Lanford Wilson

Born on April 13, 1937, in Lebanon, Missouri, Lanford Wilson began writing at the University of Chicago in 1959 after enrolling in a playwriting class. Upon graduation, he moved to New York City where he soon became involved with a group of theatrical artists at the Café Cino, one of many tiny coffeehouses Off-Off-Broadway that presented edgy, avant-garde works. Wilson served not only as playwright, but also as director, actor and designer. His first play, So Long at the Fair, was produced at the Café Cino in 1963.

Another of Wilson's scripts to be produced at the café was a one-act entitled Home Free (1964) which revolved around the relationship of two incestuous siblings. During the run of Home Free, Wilson met another member of the Café Cino group, a young director named Marshall W. Mason. Although the two started off on the wrong foot when Mason criticized Wilson's rewrite of Home Free, the young playwright soon gave Mason a copy of his latest play, Balm in Giliad (1965), a massive, 56 character piece that incorporated simultaneous scenes and overlapping dialogue. Several months later, Balm in Giliad opened under the direction of Mason at the Café LaMama. Not only was the play a great critical success, but it marked the beginning of a long and profitable collaboration between the two young artists.

In 1969, Wilson co-founded Circle Repertory Company with a group of friends that included Mason. The company's first major success was Wilson's Hot L Baltimore (1973), the story of a group of drifters, prostitutes, and aging residents in an old, run-down hotel. Hot L Baltimore, directed by Mason, ran for 1,100 performances and eventually transferred to Broadway. Other Wilson/Mason collaborations include The Mound Builders (1975) in which an archeological dig sets the stage for a fascinating meditation on a university scientist's past and present, Serenading Louie (1970) which focuses on two young suburban couples facing the unhappiness at the heart of their marriages, Angels Fall (1982) in which a group of strangers come together in a small mission church in a remote part of New Mexico to face their own mortality in the wake of a possible nuclear accident, and Talley's Folly (1979), for which Wilson won the Pulitzer Prize for Drama and the New York Drama Critics' Circle Award.

Wilson has often been compared to the likes of Tennessee Williams, William Inge, and Lillian Hellman. His plays usually explore themes of alienation, loneliness, and crumbling illusions.
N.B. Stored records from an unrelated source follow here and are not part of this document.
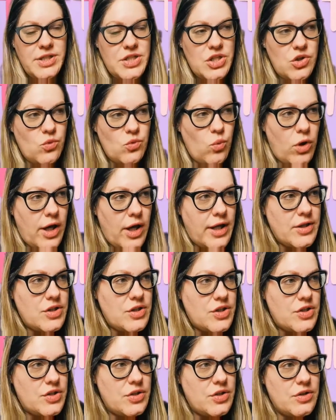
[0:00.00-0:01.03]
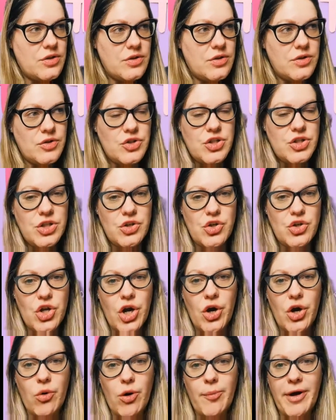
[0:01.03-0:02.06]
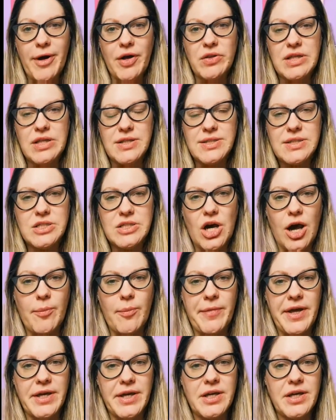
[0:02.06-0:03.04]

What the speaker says: you want to know about this topic?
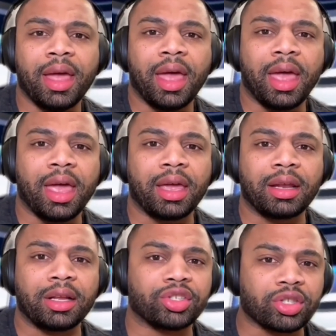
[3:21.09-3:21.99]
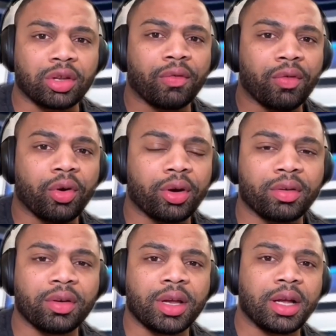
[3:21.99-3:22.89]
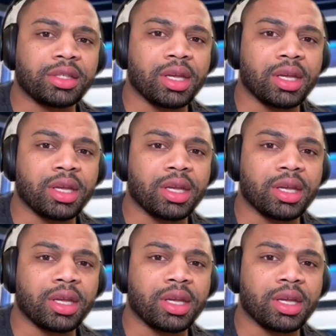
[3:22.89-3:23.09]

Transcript: and I just look forward to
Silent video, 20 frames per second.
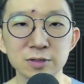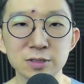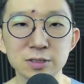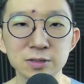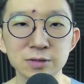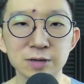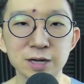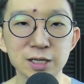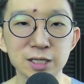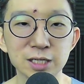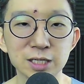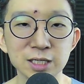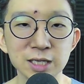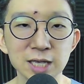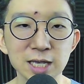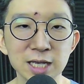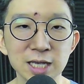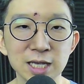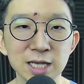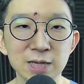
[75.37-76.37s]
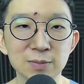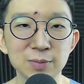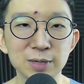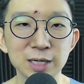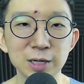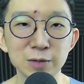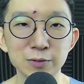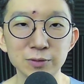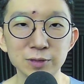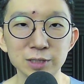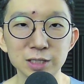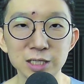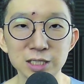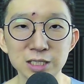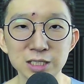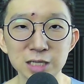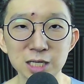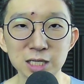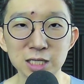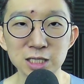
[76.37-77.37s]
So I think a breakout
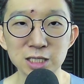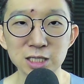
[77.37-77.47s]
is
Lemon Sky (1970), which Wilson describes as "completely autobiographical", tells the story of a young man who moves in with the father who abandoned him and his mother when he was only five years old. Ultimately, attempts to reconcile prove to be in vain, and in the end the young man is thrown out of his father's house because he "doesn't bed women."
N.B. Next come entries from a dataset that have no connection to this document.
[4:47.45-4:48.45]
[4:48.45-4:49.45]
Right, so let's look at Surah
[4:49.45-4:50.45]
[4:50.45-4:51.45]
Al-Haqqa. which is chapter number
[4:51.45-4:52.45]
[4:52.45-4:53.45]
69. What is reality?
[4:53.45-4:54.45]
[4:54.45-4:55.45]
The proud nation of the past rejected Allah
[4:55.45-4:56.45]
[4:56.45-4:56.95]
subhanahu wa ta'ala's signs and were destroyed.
Wilson's awards include, among others, the Vernon Rice Award for Rimers of Eldritch (1965), the New York Drama Critics' Circle Award, the Outer Circle Award, and an Obie for Hot L Baltimore (1973), and another Obie for The Mound Builders (1975). Recently, he learned Russian in order to be able to translate the works of one of his favorite authors, Russian dramatist Anton Chekhov.